Note: Setting com.openfaas.scale.min and com.openfaas.scale.max to the same value, allows to disable the auto-scaling functionality of openfaas. Setting com.openfaas.scale.factor=0 also allows to disable the auto-scaling functionality of openfaas.

For each alert fired the auto-scaler will add a number of replicas, which is a defined percentage of the max replicas. This percentage can be set using com.openfaas.scale.factor. For example setting com.openfaas.scale.factor=100 will instantly scale to max replicas. This label enables to define the overall scaling behavior of the function.

Note: Active alerts can be viewed in the "Alerts" tab of Prometheus which is deployed with OpenFaaS.

Scaling by CPU and/or memory utilization

When using Kubernetes the built-in Horizontal Pod Autoscaler (HPA) can be used instead of AlertManager.

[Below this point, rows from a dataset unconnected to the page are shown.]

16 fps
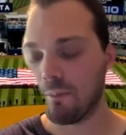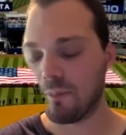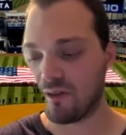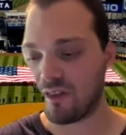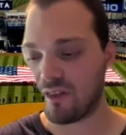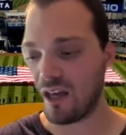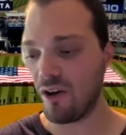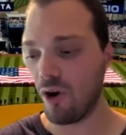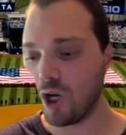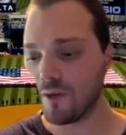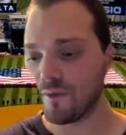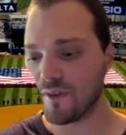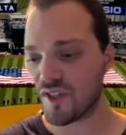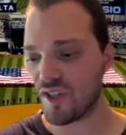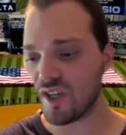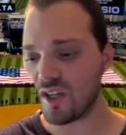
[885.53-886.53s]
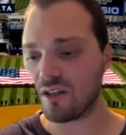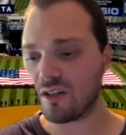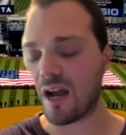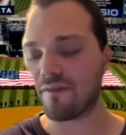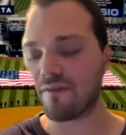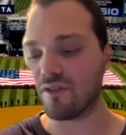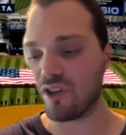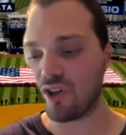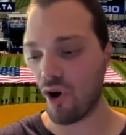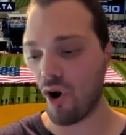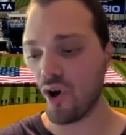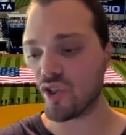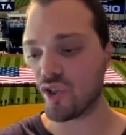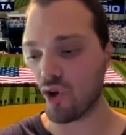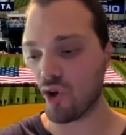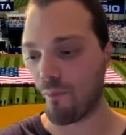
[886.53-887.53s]
But then all of a sudden, after the
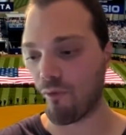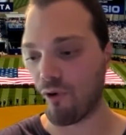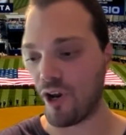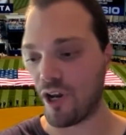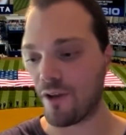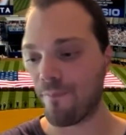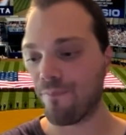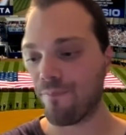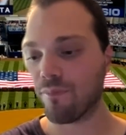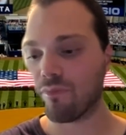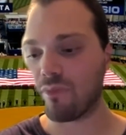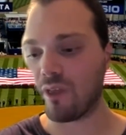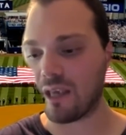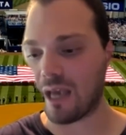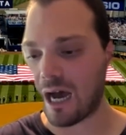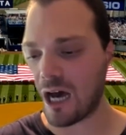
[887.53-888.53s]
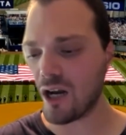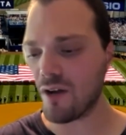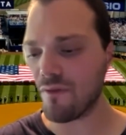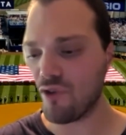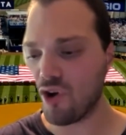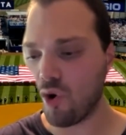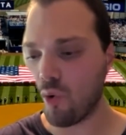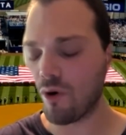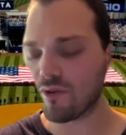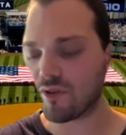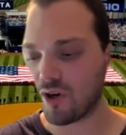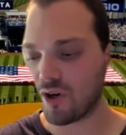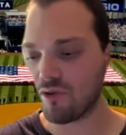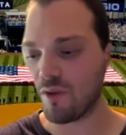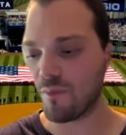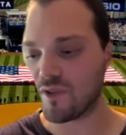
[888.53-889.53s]
All-Star break, they out of nowhere
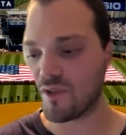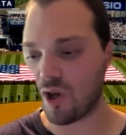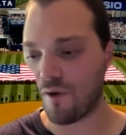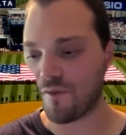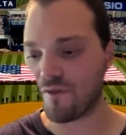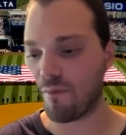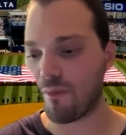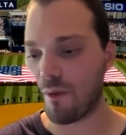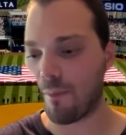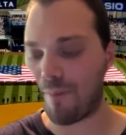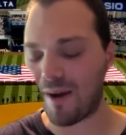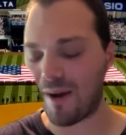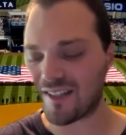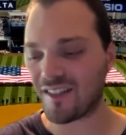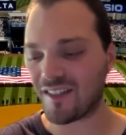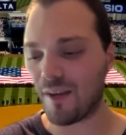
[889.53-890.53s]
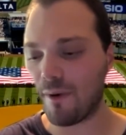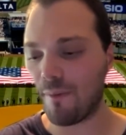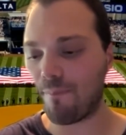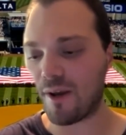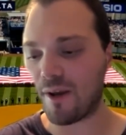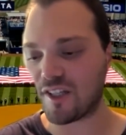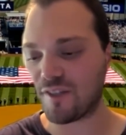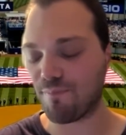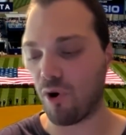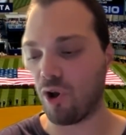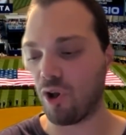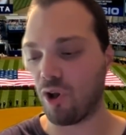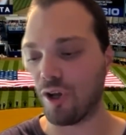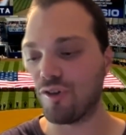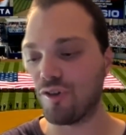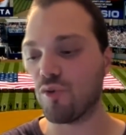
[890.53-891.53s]
turned themselves from the best team in
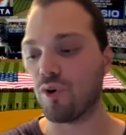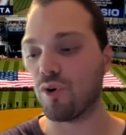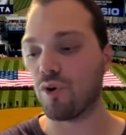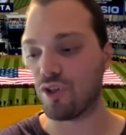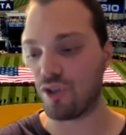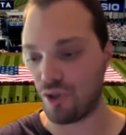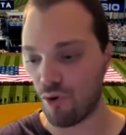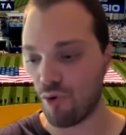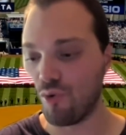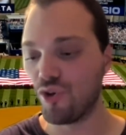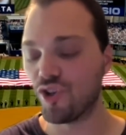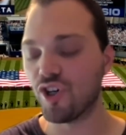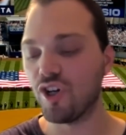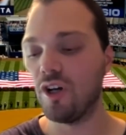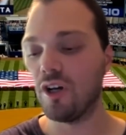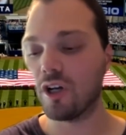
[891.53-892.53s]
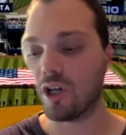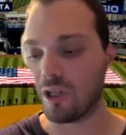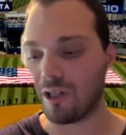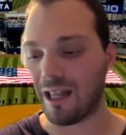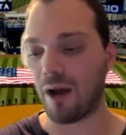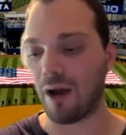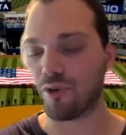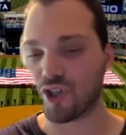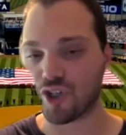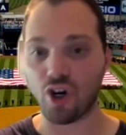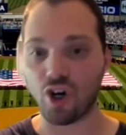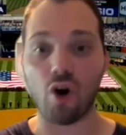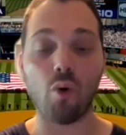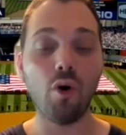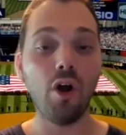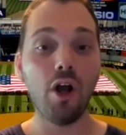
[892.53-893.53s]
baseball into a huge clown
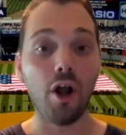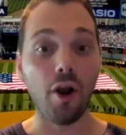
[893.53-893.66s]
show.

Find out more in Stefan Prodan's blog post below:

https://stefanprodan.com/2018/kubernetes-scaleway-baremetal-arm-terraform-installer/#horizontal-pod-autoscaling

Zero-scale

Scaling to zero is available in OpenFaaS but is not turned on by default. There are two parts that make up scaling to zero or (zero-scale) in the project. You can read more about how this works on the OpenFaaS blog.

Scaling up from zero replicas

Scaling up from zero replicas or 0/0 can be configured through an optional flag in the API Gateway.

To turn on scaling from 0 to your minimum replica count set zero_scale to true for the gateway deployment using Helm or the docker-compose.yml.

The latency between accepting a request for an unavailable function and serving the request is sometimes called a "Cold Start". The Cold Start varies depending on whether you are using Kubernetes or Swarm and whether the image is pre-pulled on any Nodes in the cluster. For Kubernetes (faas-netes) you can fine-tune the function's intial check delays to reduce the total latency.

When zero_scale is enabled then each HTTP connection is blocked, the function is scaled to min replicas, and as soon as a replica is available the request is proxied through as per normal.

Scaling down to zero

Scaling down to zero replicas is also called "idling". There are two options available for idling functions.

  • Option 1 - faas-idler

You can use the faas-idler project which is incubating in the openfaas-incubator organisation. faas-idler allows some basic presents to be configured and then monitors the built-in Prometheus metrics on a regular basis and then uses the OpenFaaS REST API to scale idle functions to zero replicas.

The faas-idler component is easy to deploy with a docker-compose.yml file or Kubernetes YAML file.

  • Option 2 - OpenFaaS REST API

If you want to use your own set of criteria for idling functions then you can make use of the OpenFaaS REST API to decide when to scale functions to zero.